Lecture 21 - B-tree indices#
Announcements#
Homework 5 due tonight
Lecture Exercise 21 to be posted at 2pm today, due on wednesday midnight
Initial (unofficial) version of the grade db is up
Today’s lecture#
Secondary access methods
Tree indices
B-tree indices
Insertion/deletion to B-trees
Searching in B-trees
Two variables:
Pages ®
Tuples®
So if X = Tuples®/Pages® then X is the number of tuples per disk page
Note that X depends on how large the tuples are
Primary access method:read every page of a relation to answer a query
Sequential scan
Cost: Pages®
Secondary access method: an additional access method for a query
An index on a number of attributes
Each node in a dense index contains an entry for each tuple
An entry is the key value (if I index on R(A), then A is the key) and a pointer to the tuple
Each node in a sparse index stores an entry for a range of values. Often the upper levels of tree indices are sparse.
load_ext sql
%config SqlMagic.displaylimit = None
%sql --section parks
%%sql
SELECT
pt.tablename
, pc.reltuples
, pc.relpages
FROM
pg_class pc
, pg_tables pt
WHERE
pt.tableowner=user
and pt.tablename not like 'pg%'
and pt.tablename = pc.relname
order by pc.relpages desc;
| tablename | reltuples | relpages |
|---|---|---|
| places | 531.0 | 112 |
| place_tags | 3261.0 | 35 |
| people | 222.0 | 32 |
| people_facts | 1130.0 | 21 |
| place_relatedparks | 565.0 | 19 |
| people_tags | 1593.0 | 17 |
| people_relatedparks | 249.0 | 12 |
| park_topics | 541.0 | 9 |
| sql_features | 755.0 | 8 |
| people_images | 149.0 | 7 |
| park_images | 151.0 | 7 |
| parks | 32.0 | 6 |
| park_activities | 394.0 | 5 |
| park_hours | 137.0 | 2 |
| park_emails | 32.0 | 1 |
| park_phoneno | 41.0 | 1 |
| park_addresses | 64.0 | 1 |
| sql_implementation_info | 12.0 | 1 |
| sql_sizing | 23.0 | 1 |
| sql_parts | 11.0 | 1 |
| park_states | 75.0 | 1 |
| output_lines | 0.0 | 0 |
%%sql
select
relpages
, relname
from
pg_class
where
relname not like 'pg%'
and relpages>0;
| relpages | relname |
|---|---|
| 2 | parks_pkey |
| 13 | park_topics_pkey |
| 6 | parks |
| 9 | park_topics |
| 1 | park_addresses |
| 7 | park_images |
| 5 | pimpk |
| 2 | park_phoneno_pkey |
| 1 | park_phoneno |
| 2 | park_emails_pkey |
| 1 | park_emails |
| 2 | park_states_pkey |
| 1 | park_states |
| 5 | park_activities |
| 4 | park_hours_pkey |
| 2 | park_hours |
| 19 | place_relatedparks |
| 35 | place_tags |
| 7 | places_pkey |
| 112 | places |
| 44 | place_tags_pkey |
| 10 | plrpk |
| 5 | people_pkey |
| 22 | people_tags_pkey |
| 32 | people |
| 17 | people_tags |
| 12 | people_relatedparks |
| 6 | perpk |
| 22 | people_facts_pkey |
| 21 | people_facts |
| 7 | people_images |
| 6 | pipk |
| 1 | sql_parts |
| 8 | sql_features |
| 1 | sql_implementation_info |
| 1 | sql_sizing |
Suppose I create an index on places(placeid)

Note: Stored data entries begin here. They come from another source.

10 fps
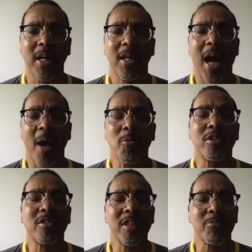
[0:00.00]
I'm going to
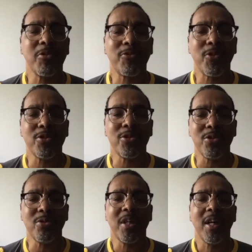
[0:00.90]
sit before
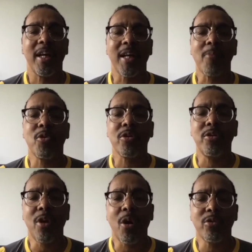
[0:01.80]
you and I'm going to
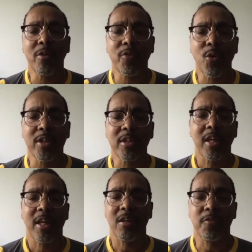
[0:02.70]
know your voice
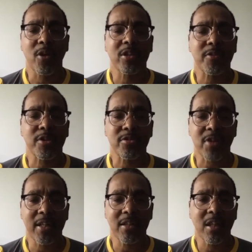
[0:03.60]
and the voice of a
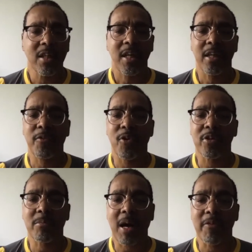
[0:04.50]
stranger, and the voice
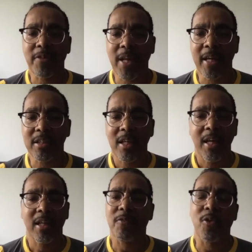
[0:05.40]
of my flesh,
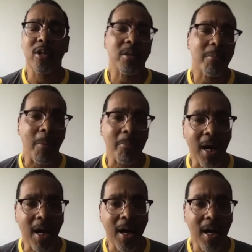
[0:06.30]
and the voice of my
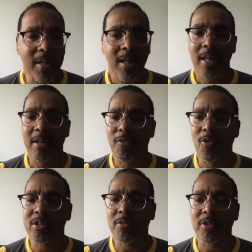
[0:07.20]
mind, and the
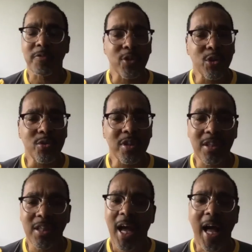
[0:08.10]
voice of
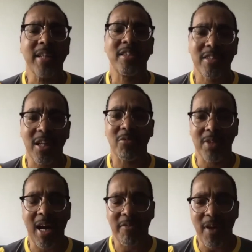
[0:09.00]
confusion. I shall
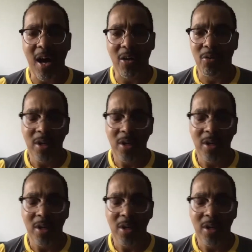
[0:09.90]
not follow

where placeid is 36 bytes a tuple pointer is 10 bytes
For each tuple, I need 46 bytes
TUPLES(places) = 531
A disk page is 8000 bytes (assume)
8000/(46) approx= 170 tuples per page
531/170 approx= 4 pages of index
B-tree indices#
Secondary access method on a key value, R(A) or R(A,B)
Each node in the B-tree is a disk page, stored on disk
Leaf nodes of the B-tree are dense, leaf nodes store on entry per tuple
An entry: a key value + a disk page pointer (points to a tuple)
Internal nodes of the B-tree are sparse, they point to the B-tree nodes in the level below.
Each entry is a key value and a disk page pointer (points to a B-tree node page)
Leaf nodes have an extra pointer to the next node in the leaf to the right (sibling pointers)
Each node in the B-tree has a maximum capacity, which we call n: maximum number of key value and pointer pairs I can store in a page
Each node (except root) has a minimum capacity, floor((n+1)/2) entries
Searching in B-trees#
Searching key = value
Start from root, find the internal node in the next level until you reach the leaf level
If the value is found, return the key value and tuple address
Searching key in range [A,B]
Start from root searching for the first leaf node >=A, find the internal node in the next level until you reaach the leaf level.
Scan the leaf level using sibling pointers until you find the first leaf node greater than B.
Output all found key values and associated tuple pointers